How third-party tools allegedly work
Most tools that claim to ID anonymous LinkedIn viewers use indirect techniques that attempt to match page views with profile scans. Common approaches include:
- Installing tracking pixels on your profile
- Matching pageviews to profile scans via timing
- Using data like IP addresses and geolocation
- Encouraging profile visitors to authenticate via a connected app
In theory, these techniques could make educated guesses at who viewed your profile anonymously. However, there are often accuracy issues, and the practices likely violate LinkedIn’s terms of service.
Limitations and risks
Before using any third-party viewer identification services, it’s important to understand the limitations and potential risks:
- Results may be inaccurate or unreliable
- Techniques likely violate LinkedIn terms and could risk bans
- Users’ own privacy and data may be put at risk
- Services often have monthly fees and upsells
- External tools should not be trusted with login credentials
For these reasons, most LinkedIn experts recommend against using these kinds of services. LinkedIn does not endorse them, and they could potentially compromise accounts or privacy.
What are LinkedIn’s privacy and data policies?
Before attempting to use any third-party viewers tools, it’s important to understand LinkedIn’s own privacy rules and data policies:
- Anonymous data like views is not made accessible to external parties
- LinkedIn’s terms prohibit scraping, unauthorized automation, and security circumventing
- Any service violating user privacy can be subject to litigation
- User privacy and trust regarding data is a high priority for LinkedIn
LinkedIn has strict internal policies and technical measures to protect user data and privacy. Any attempts to identify anonymous viewers via outside tools goes against LinkedIn’s own data policies in most cases.
Is there a way to request anonymous viewer data from LinkedIn?
There is no formal process to request anonymous LinkedIn viewer data from LinkedIn. The company does not provide any mechanism to disclose the identities of anonymous profile visitors.

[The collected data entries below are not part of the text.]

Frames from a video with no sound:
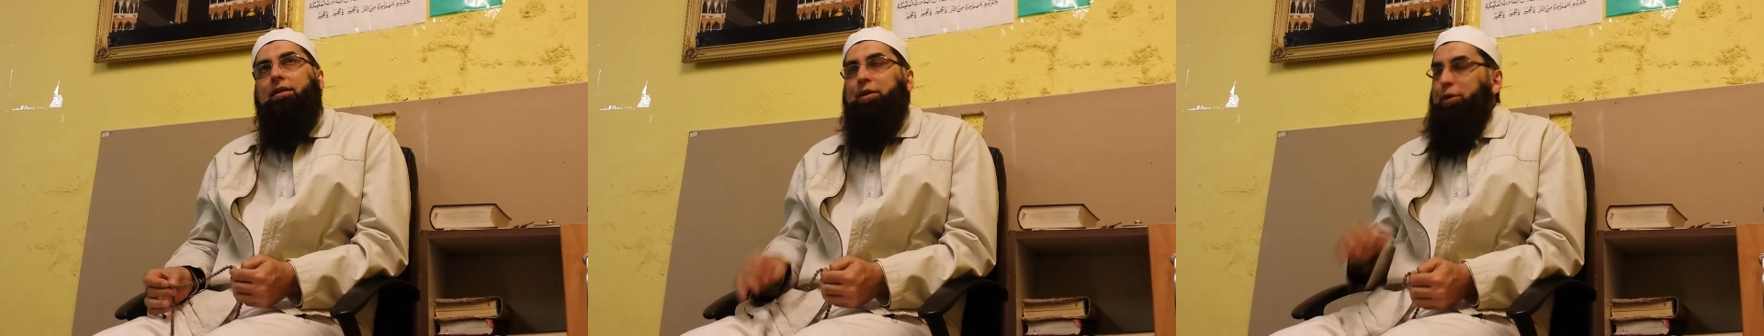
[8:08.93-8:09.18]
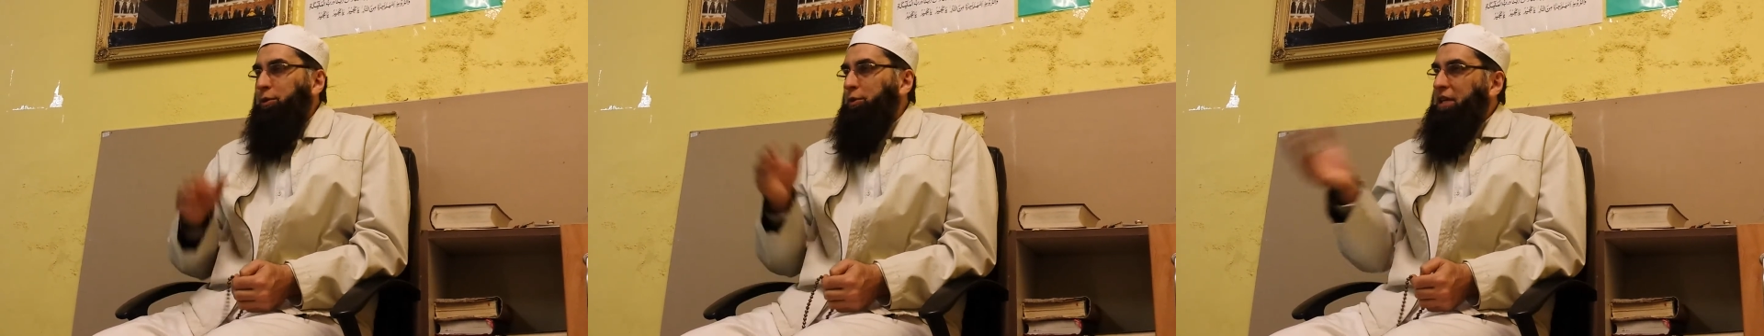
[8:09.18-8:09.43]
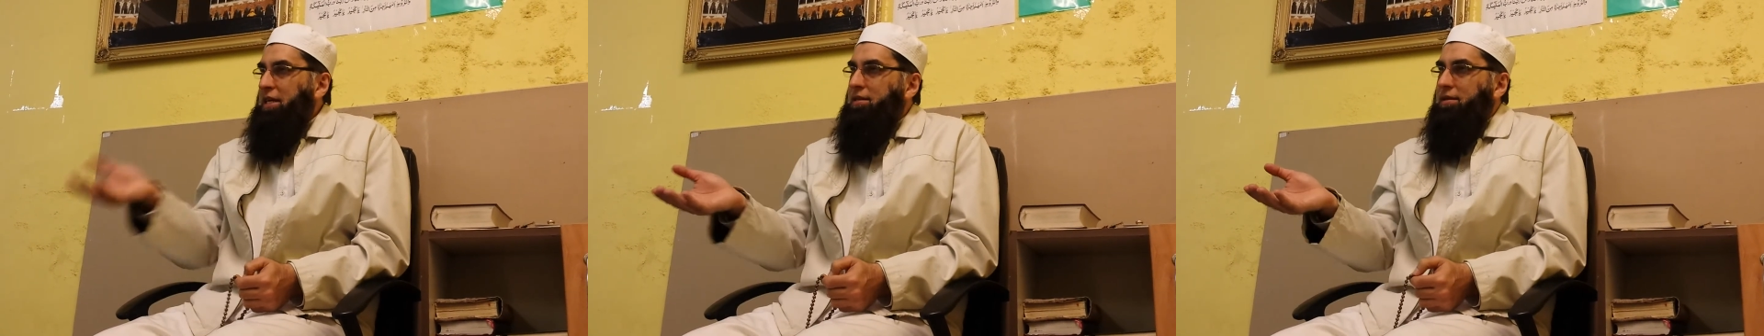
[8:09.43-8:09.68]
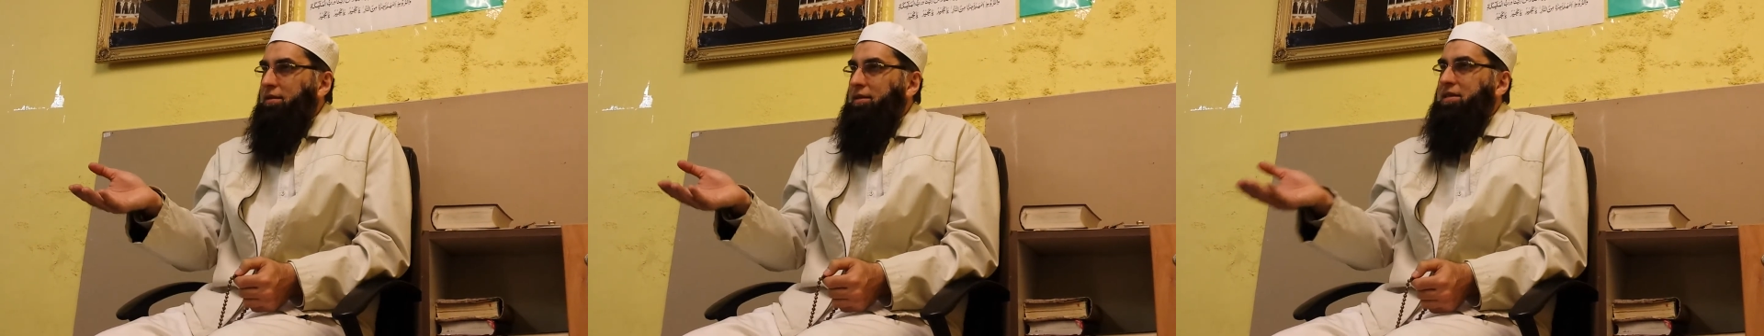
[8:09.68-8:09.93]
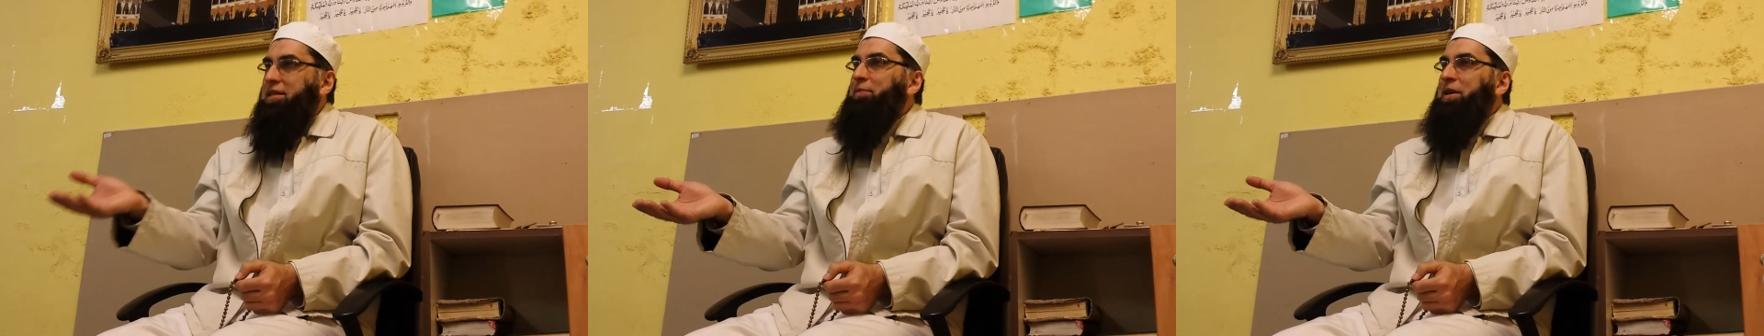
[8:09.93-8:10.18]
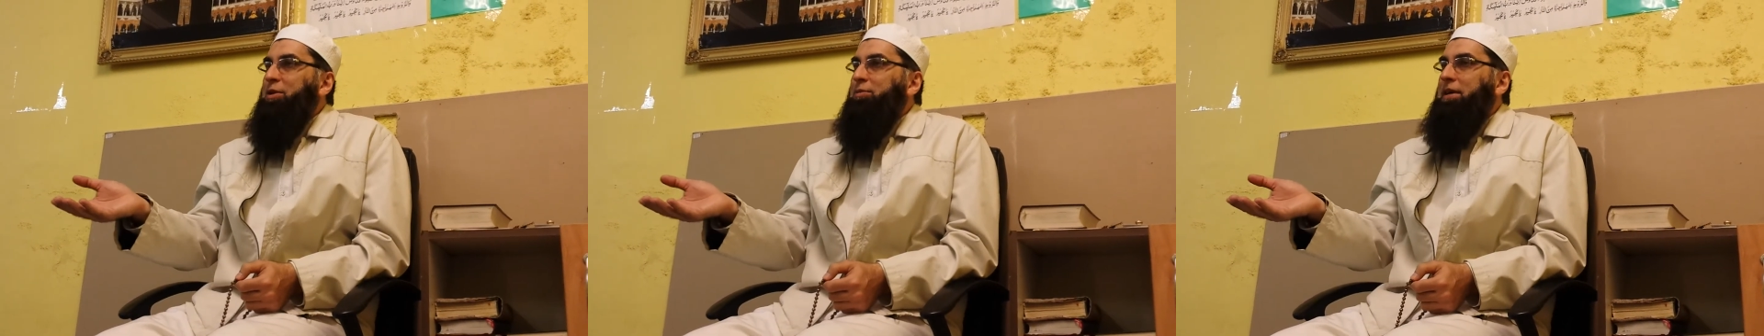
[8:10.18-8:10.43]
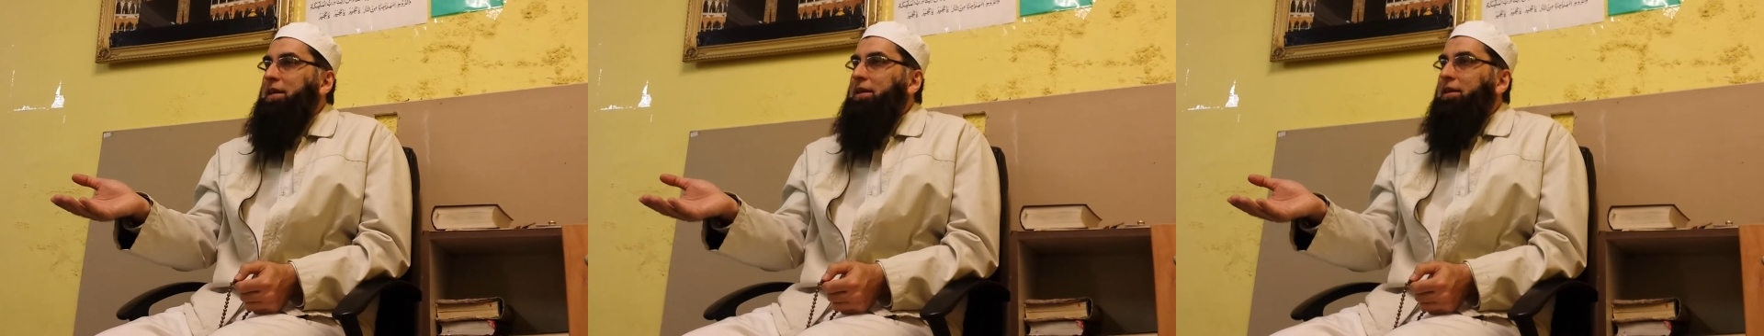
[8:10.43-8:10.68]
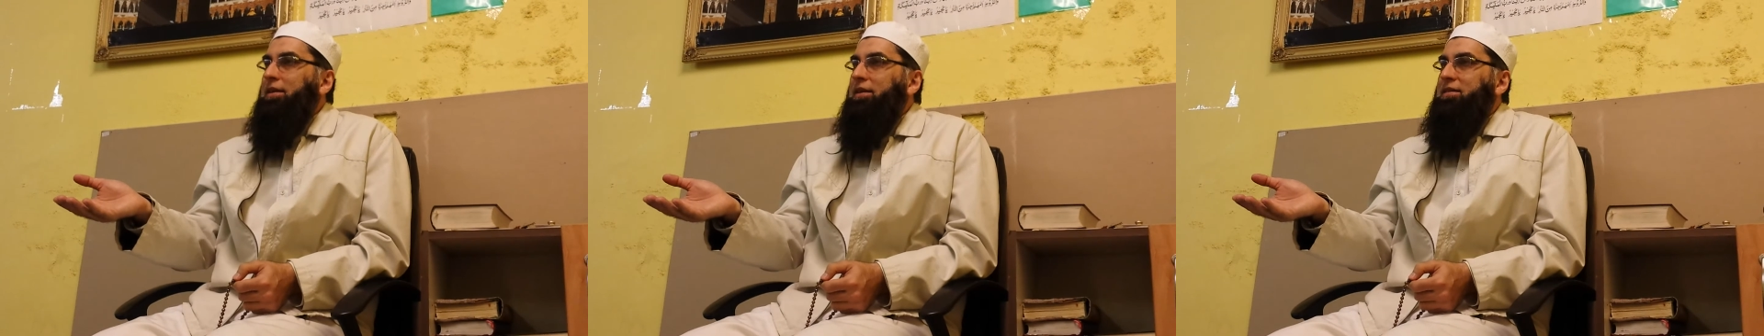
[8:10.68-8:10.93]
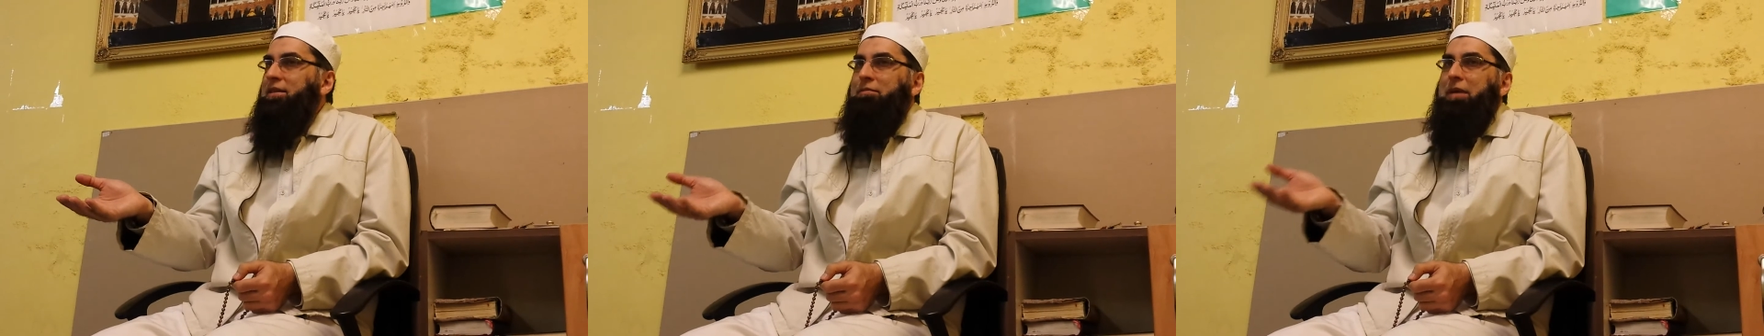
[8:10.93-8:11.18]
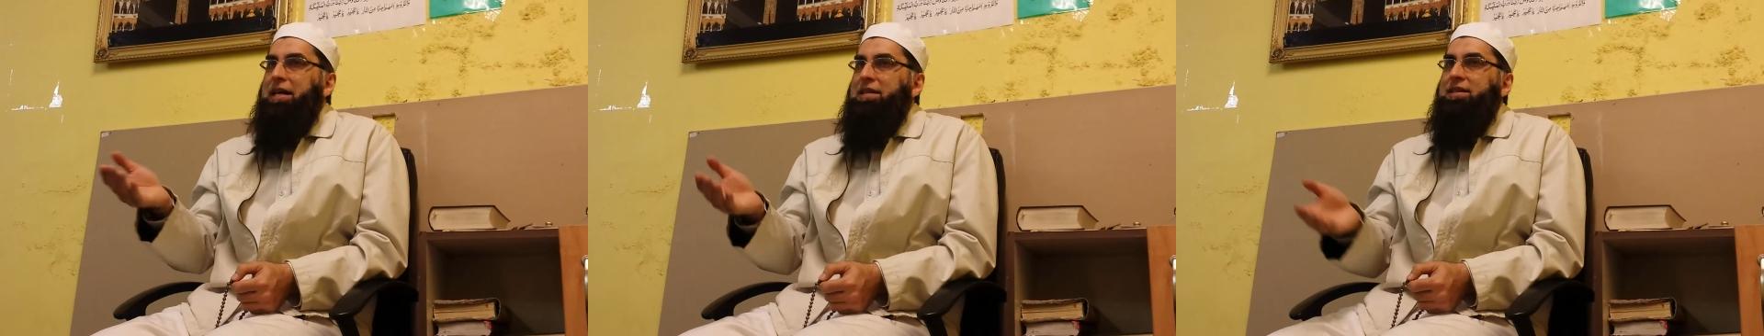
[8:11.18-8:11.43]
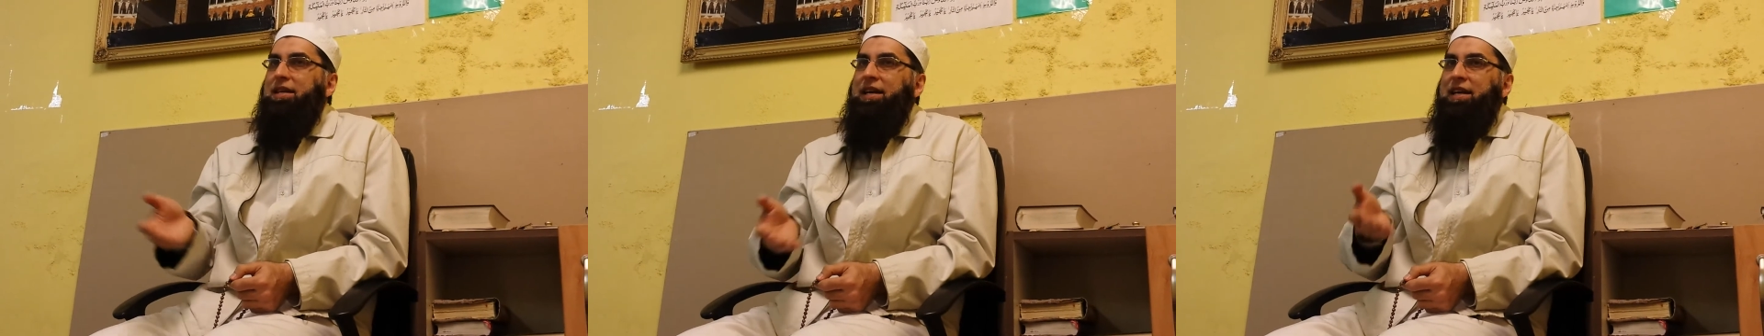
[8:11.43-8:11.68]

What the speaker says: do this is being obedient. Some might say,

If you need data for a law enforcement investigation or legal proceedings, you typically must go through formal legal channels like subpoenas or court orders. Standard users and Premium subscribers have no means to request anonymous viewer identities.
Some users have reported success getting aggregate anonymous data restored after an account ban, but identities are still not disclosed. Formal legal requests are the only way to potentially compel identifying anonymous viewer data from LinkedIn.
Could LinkedIn add anonymous viewer visibility in the future?
While LinkedIn could potentially add the ability for Premium subscribers to see anonymous viewers someday, there are no indications this is planned. LinkedIn’s guidance and policies have long emphasized keeping anonymous viewer data private.
However, platforms can change features over time. Some possibilities LinkedIn could consider include:
- Letting users optionally reveal their anonymous views
- Allowing mutual anonymous viewing after surfacing common profile views
- Providing limited anonymous viewer analytics to Premium users
- Letting users control the visibility of their own anonymous views
Implementing any features to reveal anonymous views would likely be controversial though. Overall, LinkedIn is expected to keep anonymous profile viewing anonymous for the foreseeable future.
Conclusion
At this time, there is no official way for even Premium subscribers to see anonymous LinkedIn profile viewers. LinkedIn’s anonymous viewing feature is specifically designed to keep these views private, with various technical measures in place.
Some external services claim they can identify anonymous viewers through unofficial means, but these techniques may violate LinkedIn’s policies. Users should exercise caution with third-party tools making dubious claims about revealing private data.
While LinkedIn could potentially add options to reveal or share anonymous views in the future, protecting privacy is currently the top priority. For now, Premium offers additional analytics for non-anonymous views, but anonymous viewer identities remain hidden.